セキュリティデバイスは6桁の数字(セキュリティコード)がランダムに表示される小さなアイテムで、ログインの際に使用する。送金指示を出す場合にも、セキュリティコードの入力が求められる。
インターネットバンキングを利用して香港内外に送金することができるが、事前に送金限度額を設定しておく必要がある。
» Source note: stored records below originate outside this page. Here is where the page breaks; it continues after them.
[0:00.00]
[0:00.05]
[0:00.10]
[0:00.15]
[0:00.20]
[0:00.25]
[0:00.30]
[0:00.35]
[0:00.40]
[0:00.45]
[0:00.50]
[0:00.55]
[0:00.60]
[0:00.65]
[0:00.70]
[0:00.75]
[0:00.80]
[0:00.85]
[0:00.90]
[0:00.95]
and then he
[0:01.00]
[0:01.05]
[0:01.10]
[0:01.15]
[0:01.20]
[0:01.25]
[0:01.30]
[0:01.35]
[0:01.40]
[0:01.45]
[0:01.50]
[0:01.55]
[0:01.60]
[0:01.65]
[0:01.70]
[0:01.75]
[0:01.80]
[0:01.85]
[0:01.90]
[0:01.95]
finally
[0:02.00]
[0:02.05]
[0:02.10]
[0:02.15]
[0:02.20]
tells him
さらに、1日5万香港ドルを超える送金は送金先登録が必要になる(登録先への送金限度額は1日100万香港ドル)。
送金額設定および送金先登録はいずれも、インターネット上から規定のフォームをダウンロードし、記入・サインをしてオリジナルを郵送するか、窓口に提出する(ただし、長期間使用しないとセキュリティのためリセットされる)。
送金先登録書やインターネット上の送金フォームには文字数制限があり、
コルレス銀行を指定した送金指示は不可能。その場合は「電信送金申込書 Telegraphic Transfer Application Form」に記入・サインをして郵送する。
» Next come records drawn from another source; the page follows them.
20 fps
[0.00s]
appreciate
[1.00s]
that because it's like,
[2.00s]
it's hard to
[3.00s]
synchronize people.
口座から香港ドル送金をしたい場合は、電信送金よりも小切手を利用したほうがずっと簡単。香港外への電信送金手数料は100香港ドル+海外送金手数料(送金先銀行による)。
香港の証券会社と組み合わせるのが賢い方法
投資口座を開設した場合は、インターネットを利用して下の表の金融商品に投資可能。総合口座内の香港ドル普通預金もしくは当座預金を決済口座として利用できる。香港株を取引する場合は売買手数料(売買代金の0.25%)のほか、月25香港ドルの信託手数料Safe Custody Feeが発生する(該当期間内に取引がなく、保有株もなければ免除)。
香港の証券会社、
BOOM証券、
KGI証券は日本から郵送で口座開設でき、手数料も安い(HSBC香港の小切手があれば
認証も不要)。HSBC香港の銀行口座とオンライン証券会社を組み合わせれば、実質的に投資口座を保有したのと同じことになる。インターネットバンキングの「
Bill Payment(請求書払い)」サービスを利用すれば、HSBC香港と証券会社間の入出金は無料。
いざというときは香港に行く覚悟を
通常使用している分には問題がないが、なにかトラブルが発生した場合は、日本からEメールや電話で指示を出すのはかなり大変。支店窓口で処理すべき手続きを海外から行なうので、担当者が誰なのか定まっていない場合もある。そんなときは、思い切って香港に行ったほうが早い。
本来は香港に住む個人・法人のためのローカルバンクであり、海外居住者向けの
オフショアバンクではないということを理解して上手に利用したい。